START Data records

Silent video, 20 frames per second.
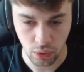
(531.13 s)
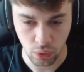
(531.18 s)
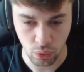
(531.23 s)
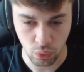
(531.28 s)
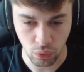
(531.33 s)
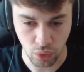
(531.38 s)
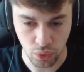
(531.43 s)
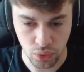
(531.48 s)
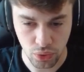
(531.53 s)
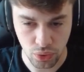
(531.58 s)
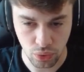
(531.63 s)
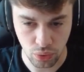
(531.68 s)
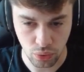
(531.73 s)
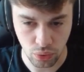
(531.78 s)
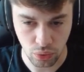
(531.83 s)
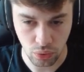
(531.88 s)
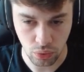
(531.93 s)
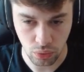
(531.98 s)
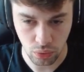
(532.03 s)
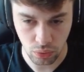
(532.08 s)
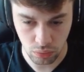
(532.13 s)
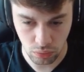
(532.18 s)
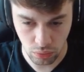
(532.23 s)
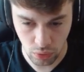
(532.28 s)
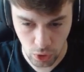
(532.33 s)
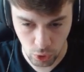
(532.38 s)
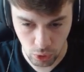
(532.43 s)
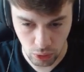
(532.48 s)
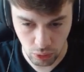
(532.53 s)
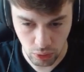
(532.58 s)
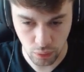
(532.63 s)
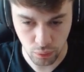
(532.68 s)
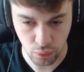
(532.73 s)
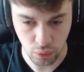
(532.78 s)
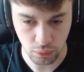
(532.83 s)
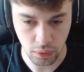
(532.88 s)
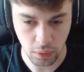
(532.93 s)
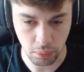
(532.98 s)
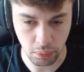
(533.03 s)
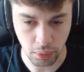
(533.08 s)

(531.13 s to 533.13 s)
was to go away from the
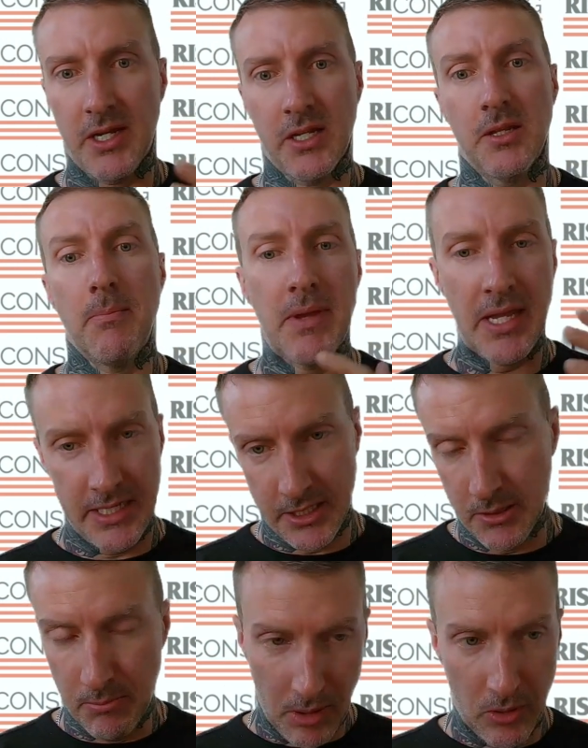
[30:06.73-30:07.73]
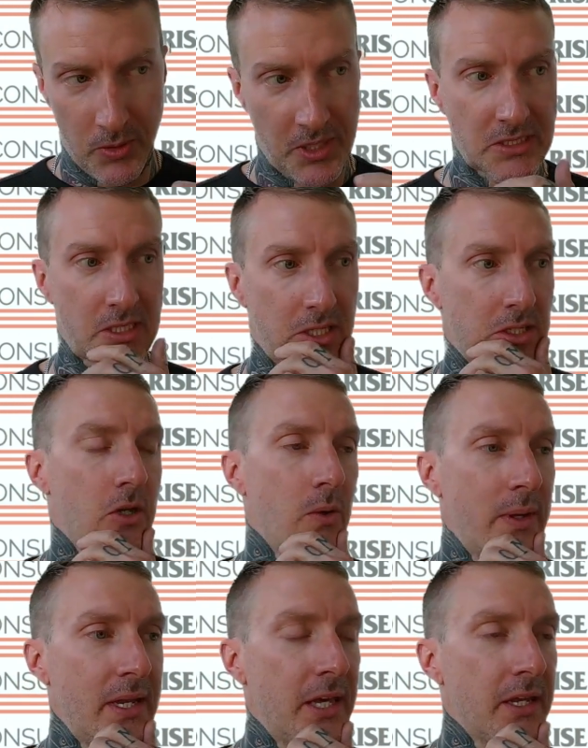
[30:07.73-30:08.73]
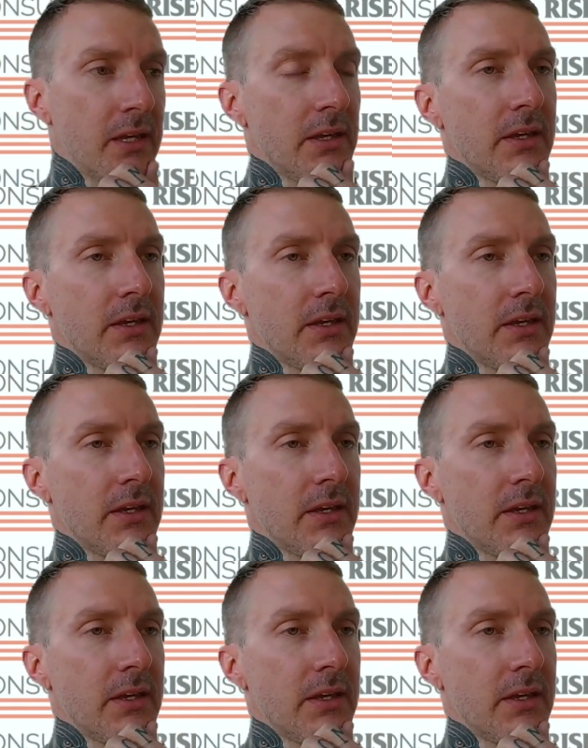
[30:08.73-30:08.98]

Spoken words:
And the main components that go in it.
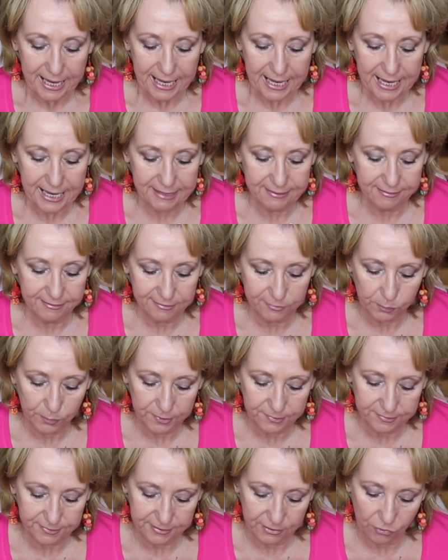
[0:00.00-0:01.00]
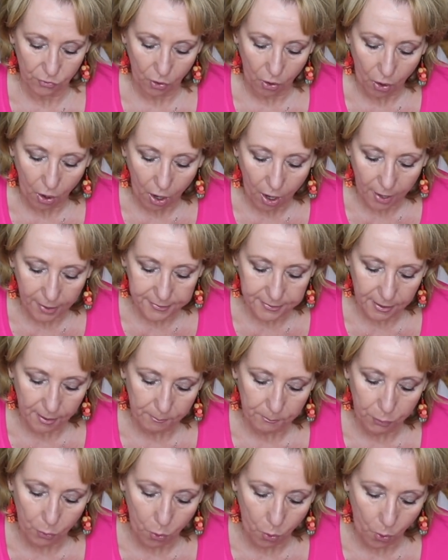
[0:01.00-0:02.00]
and this was their
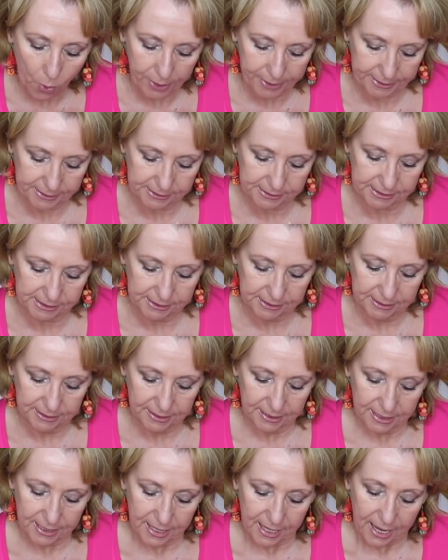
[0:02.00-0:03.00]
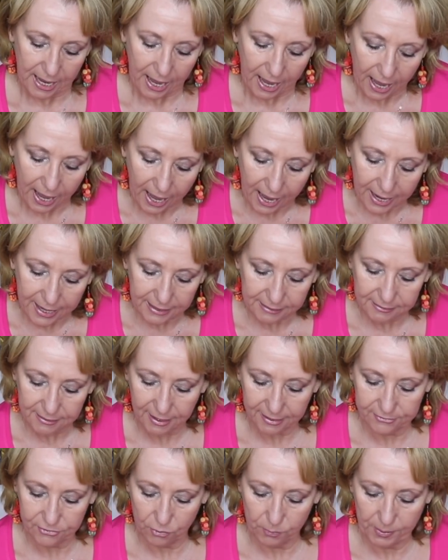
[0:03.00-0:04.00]
On Point
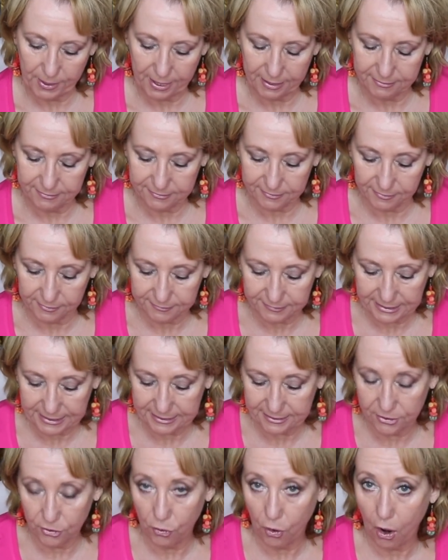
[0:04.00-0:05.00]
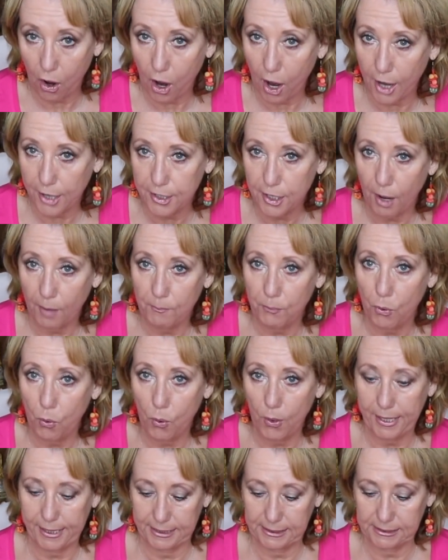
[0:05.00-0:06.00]
eyeliner pencils and they're on
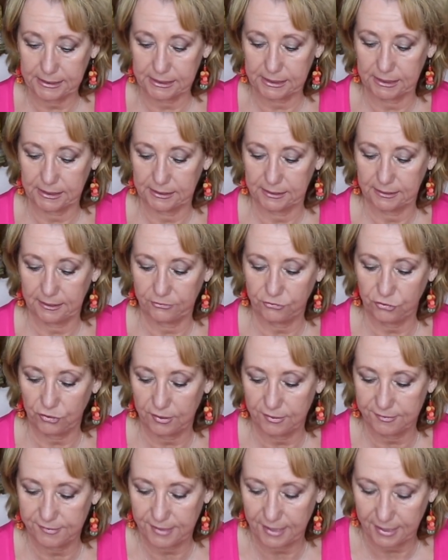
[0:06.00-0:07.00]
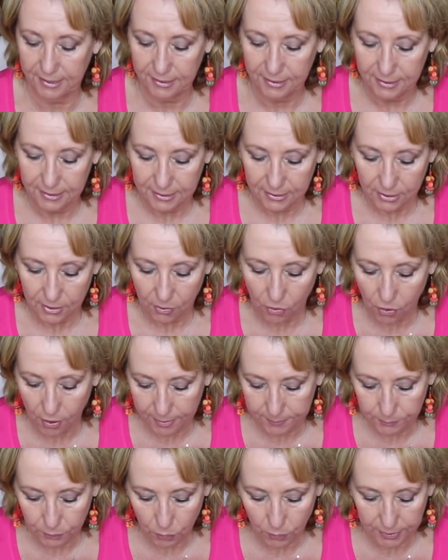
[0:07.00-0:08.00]
point, I shouldn't say
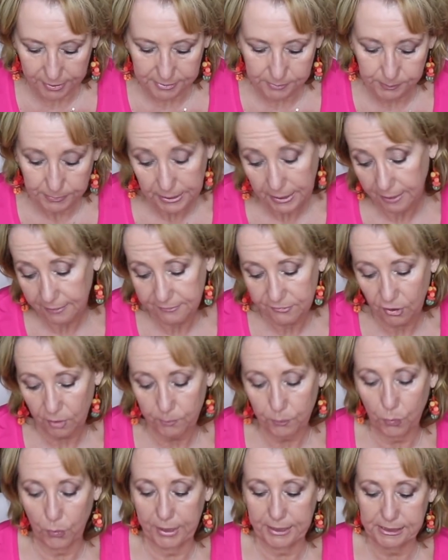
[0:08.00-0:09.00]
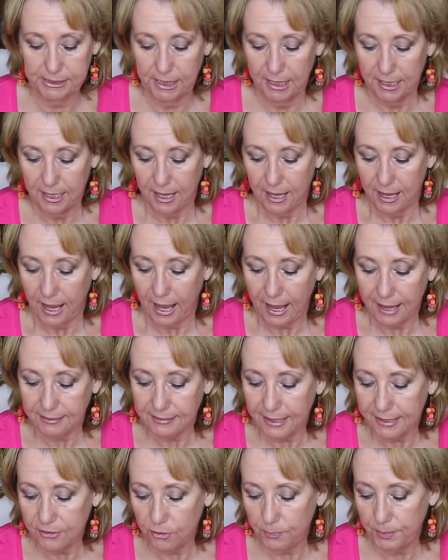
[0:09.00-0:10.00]
on point, but yeah, it's on point,
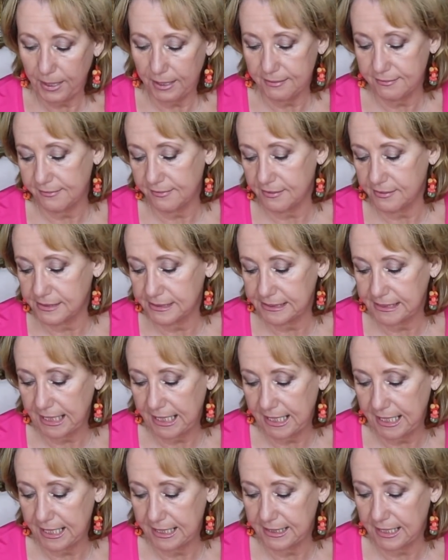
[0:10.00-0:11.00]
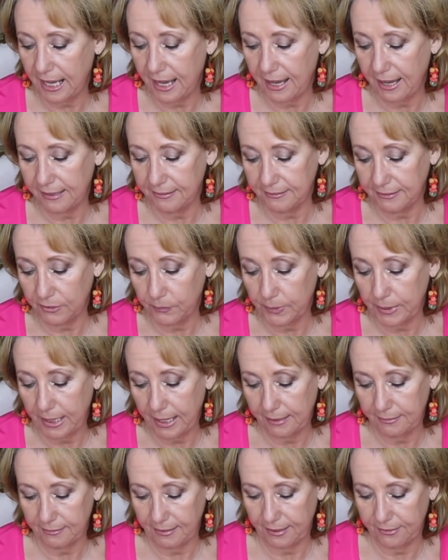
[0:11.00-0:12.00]
eyeliner pencils and eye, liquid
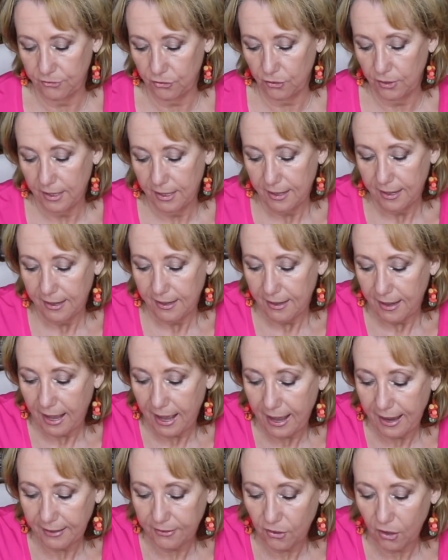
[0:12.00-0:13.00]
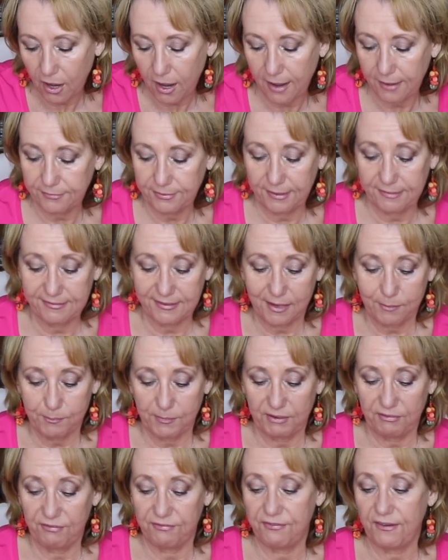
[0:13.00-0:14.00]
eyeliner. I got, they sent
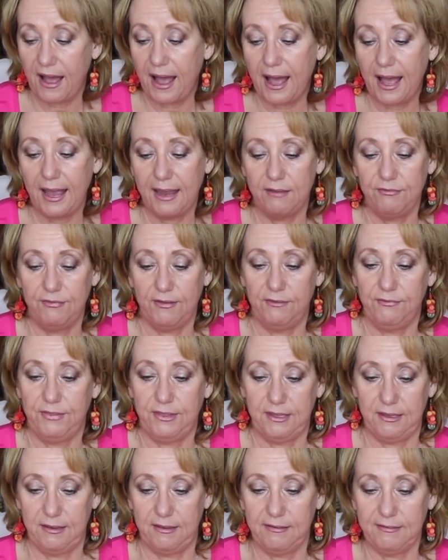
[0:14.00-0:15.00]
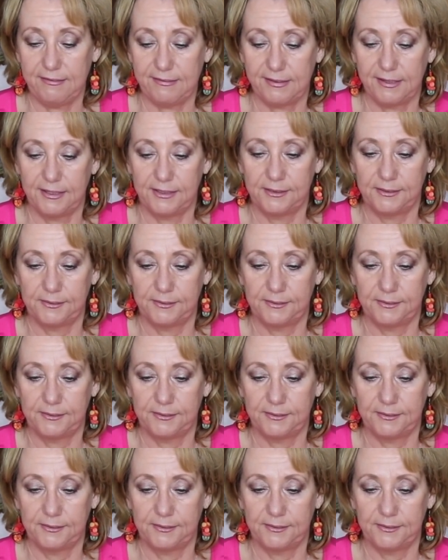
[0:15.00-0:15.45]
me five of these.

END Data records

* Work request
Could you copy each line above exactly as written, minus any pictures?

* Written solution
Silent video, 20 frames per second.
(531.13 s)
(531.18 s)
(531.23 s)
(531.28 s)
(531.33 s)
(531.38 s)
(531.43 s)
(531.48 s)
(531.53 s)
(531.58 s)
(531.63 s)
(531.68 s)
(531.73 s)
(531.78 s)
(531.83 s)
(531.88 s)
(531.93 s)
(531.98 s)
(532.03 s)
(532.08 s)
(532.13 s)
(532.18 s)
(532.23 s)
(532.28 s)
(532.33 s)
(532.38 s)
(532.43 s)
(532.48 s)
(532.53 s)
(532.58 s)
(532.63 s)
(532.68 s)
(532.73 s)
(532.78 s)
(532.83 s)
(532.88 s)
(532.93 s)
(532.98 s)
(533.03 s)
(533.08 s)

(531.13 s to 533.13 s)
was to go away from the
[30:06.73-30:07.73]
[30:07.73-30:08.73]
[30:08.73-30:08.98]

Spoken words:
And the main components that go in it.
[0:00.00-0:01.00]
[0:01.00-0:02.00]
and this was their
[0:02.00-0:03.00]
[0:03.00-0:04.00]
On Point
[0:04.00-0:05.00]
[0:05.00-0:06.00]
eyeliner pencils and they're on
[0:06.00-0:07.00]
[0:07.00-0:08.00]
point, I shouldn't say
[0:08.00-0:09.00]
[0:09.00-0:10.00]
on point, but yeah, it's on point,
[0:10.00-0:11.00]
[0:11.00-0:12.00]
eyeliner pencils and eye, liquid
[0:12.00-0:13.00]
[0:13.00-0:14.00]
eyeliner. I got, they sent
[0:14.00-0:15.00]
[0:15.00-0:15.45]
me five of these.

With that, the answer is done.